様々な生き物に満ちた豊かな地球を守ろうと、国連が定めた「国際生物多様性年」・・・春秋 八葉蓮華

 スシや刺し身など、海の幸を味わう食文化が日本で花開いたのも当然ではないか。そんな思いを抱かせる調査結果が先ごろ発表された。日本の近海に生息している生き物は確認できただけで3万3千種余りで、全世界の15%近いという。

 容積では全海洋の1%も占めていない。

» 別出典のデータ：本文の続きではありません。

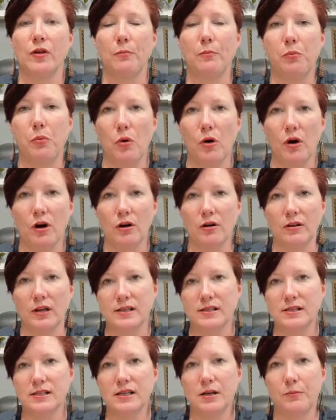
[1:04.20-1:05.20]
the
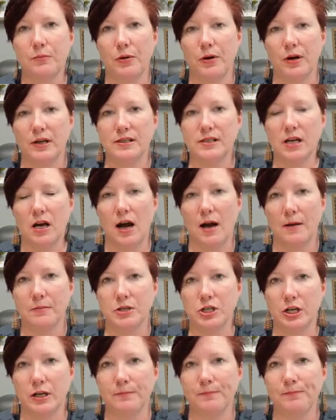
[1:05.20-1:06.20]
borderless print
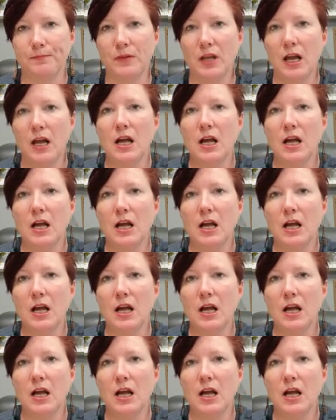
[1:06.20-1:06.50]
option.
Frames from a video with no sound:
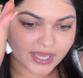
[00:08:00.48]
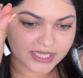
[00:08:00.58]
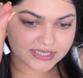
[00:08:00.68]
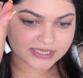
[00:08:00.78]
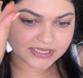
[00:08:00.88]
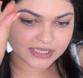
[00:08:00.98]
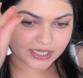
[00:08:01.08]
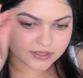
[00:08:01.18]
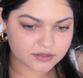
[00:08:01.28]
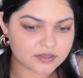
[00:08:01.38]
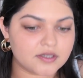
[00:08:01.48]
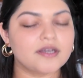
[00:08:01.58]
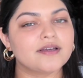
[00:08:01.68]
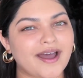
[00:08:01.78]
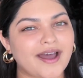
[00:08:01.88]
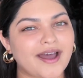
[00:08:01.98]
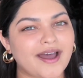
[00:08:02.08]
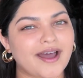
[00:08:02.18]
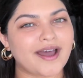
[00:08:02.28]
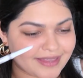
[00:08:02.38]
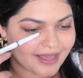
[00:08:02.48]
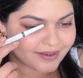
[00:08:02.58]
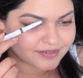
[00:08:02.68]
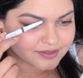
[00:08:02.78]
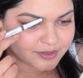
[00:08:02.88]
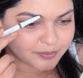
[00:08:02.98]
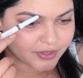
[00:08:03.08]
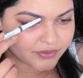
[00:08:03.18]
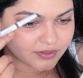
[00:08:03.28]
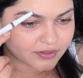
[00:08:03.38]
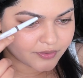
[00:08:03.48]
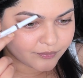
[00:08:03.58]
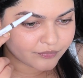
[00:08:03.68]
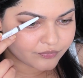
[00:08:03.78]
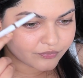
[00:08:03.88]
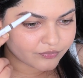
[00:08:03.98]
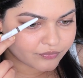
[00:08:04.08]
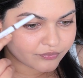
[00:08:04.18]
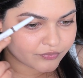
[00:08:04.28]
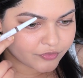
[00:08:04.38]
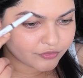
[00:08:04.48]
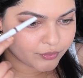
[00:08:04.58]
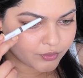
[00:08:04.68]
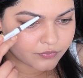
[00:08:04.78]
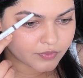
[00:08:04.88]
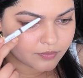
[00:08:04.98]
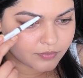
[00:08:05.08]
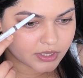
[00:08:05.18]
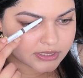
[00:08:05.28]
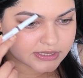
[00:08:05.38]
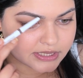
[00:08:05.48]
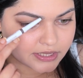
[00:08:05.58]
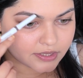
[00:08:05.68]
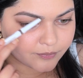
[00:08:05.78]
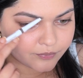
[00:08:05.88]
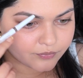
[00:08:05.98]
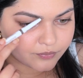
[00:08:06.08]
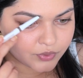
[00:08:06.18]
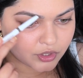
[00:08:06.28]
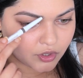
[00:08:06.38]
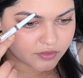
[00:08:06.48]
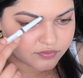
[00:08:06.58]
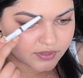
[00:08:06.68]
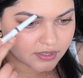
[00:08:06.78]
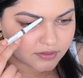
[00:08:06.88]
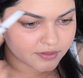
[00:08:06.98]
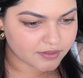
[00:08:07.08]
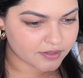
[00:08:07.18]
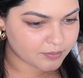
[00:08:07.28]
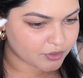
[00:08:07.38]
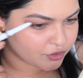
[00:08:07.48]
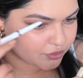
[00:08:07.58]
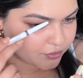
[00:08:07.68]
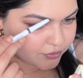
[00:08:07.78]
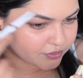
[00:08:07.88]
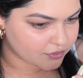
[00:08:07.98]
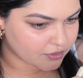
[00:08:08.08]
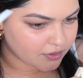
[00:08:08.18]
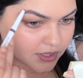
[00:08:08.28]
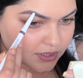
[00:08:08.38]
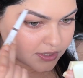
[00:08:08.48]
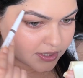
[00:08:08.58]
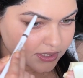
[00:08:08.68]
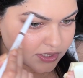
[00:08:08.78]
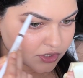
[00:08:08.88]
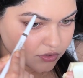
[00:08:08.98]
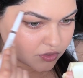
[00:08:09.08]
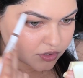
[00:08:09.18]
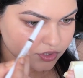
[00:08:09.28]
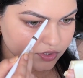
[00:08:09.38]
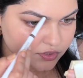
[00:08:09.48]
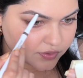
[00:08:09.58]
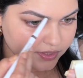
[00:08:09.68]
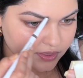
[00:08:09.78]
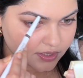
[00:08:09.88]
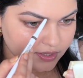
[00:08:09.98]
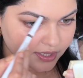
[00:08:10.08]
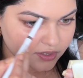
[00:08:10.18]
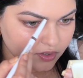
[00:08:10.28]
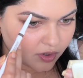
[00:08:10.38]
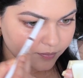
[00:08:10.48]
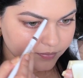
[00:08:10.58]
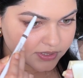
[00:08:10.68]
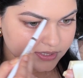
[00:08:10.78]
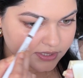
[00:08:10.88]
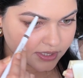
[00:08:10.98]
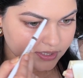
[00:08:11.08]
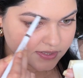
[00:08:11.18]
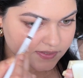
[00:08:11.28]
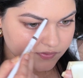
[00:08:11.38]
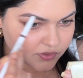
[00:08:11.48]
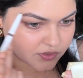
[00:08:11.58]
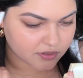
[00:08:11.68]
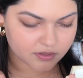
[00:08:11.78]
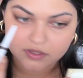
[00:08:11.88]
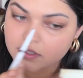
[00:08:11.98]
hence the color. I don't like that about the food because they put a lot of color in it, but dude, like, it tastes so good, so I think that compensates for the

世界の25の海域の中でも、最も生き物の多様性に富んだ「ホット・スポット」。海洋研究開発機構などの研究グループは、日本をとり巻く海をこう表現した。南北に長い国土。複雑な地形。列島の両側でぶつかる寒流と暖流。多彩な環境がいろんな生き物をはぐくんでいる。

 どの生き物が増えてどれが減っているのか、絶滅のおそれがあるのはどの種か。そういった研究は、これから本格的に進める必要があるのだという。今回の調査は今後の研究のための基礎的なデータを整えた、といったところだろう。世界を見渡せば、日本周辺の海ほど調査が進んでいないところはたくさんある。

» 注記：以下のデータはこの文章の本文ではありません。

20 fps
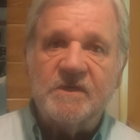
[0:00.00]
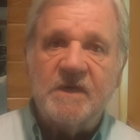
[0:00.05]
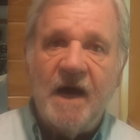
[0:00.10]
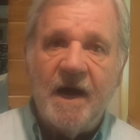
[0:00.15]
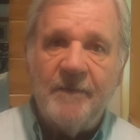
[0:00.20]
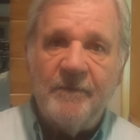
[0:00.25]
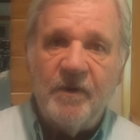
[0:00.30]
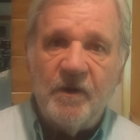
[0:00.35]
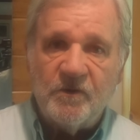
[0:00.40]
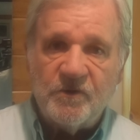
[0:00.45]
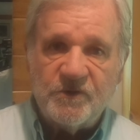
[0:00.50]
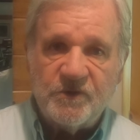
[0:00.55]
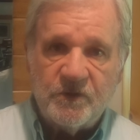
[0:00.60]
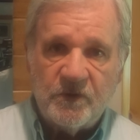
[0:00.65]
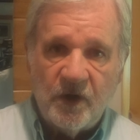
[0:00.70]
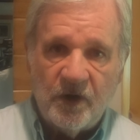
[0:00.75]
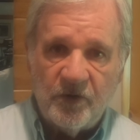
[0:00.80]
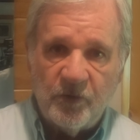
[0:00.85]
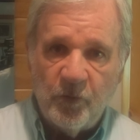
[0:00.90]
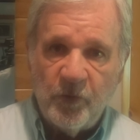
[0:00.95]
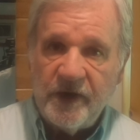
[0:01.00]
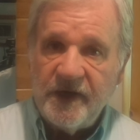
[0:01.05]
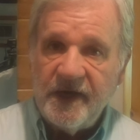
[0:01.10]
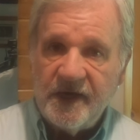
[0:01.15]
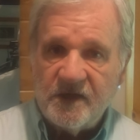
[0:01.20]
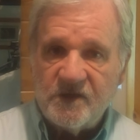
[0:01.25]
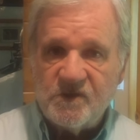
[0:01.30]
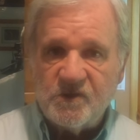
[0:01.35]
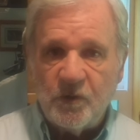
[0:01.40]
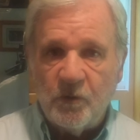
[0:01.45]
composter on
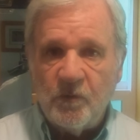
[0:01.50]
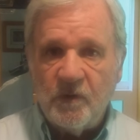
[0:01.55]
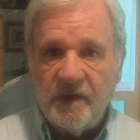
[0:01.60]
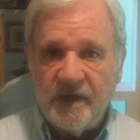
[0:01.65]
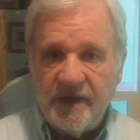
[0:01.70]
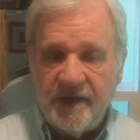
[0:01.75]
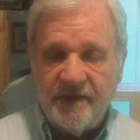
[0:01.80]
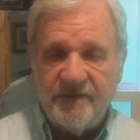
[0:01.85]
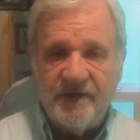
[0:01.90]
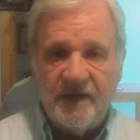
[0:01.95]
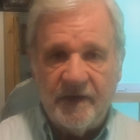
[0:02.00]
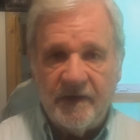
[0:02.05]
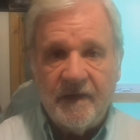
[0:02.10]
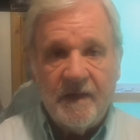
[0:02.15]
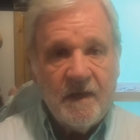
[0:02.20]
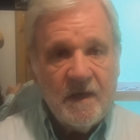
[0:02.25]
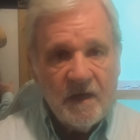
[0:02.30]
weekends only and then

 今年は歴史上初めての「国際生物多様性年」だそうだ。様々な生き物に満ちた豊かな地球を守ろうと、国連が定めた。10月には名古屋で国際会議も開かれる。先進国と途上国の深刻な利害対立など、難しい問題はある。議長役の日本としては包丁さばきが試される。海の幸を包み込む文化の出番到来かもしれない。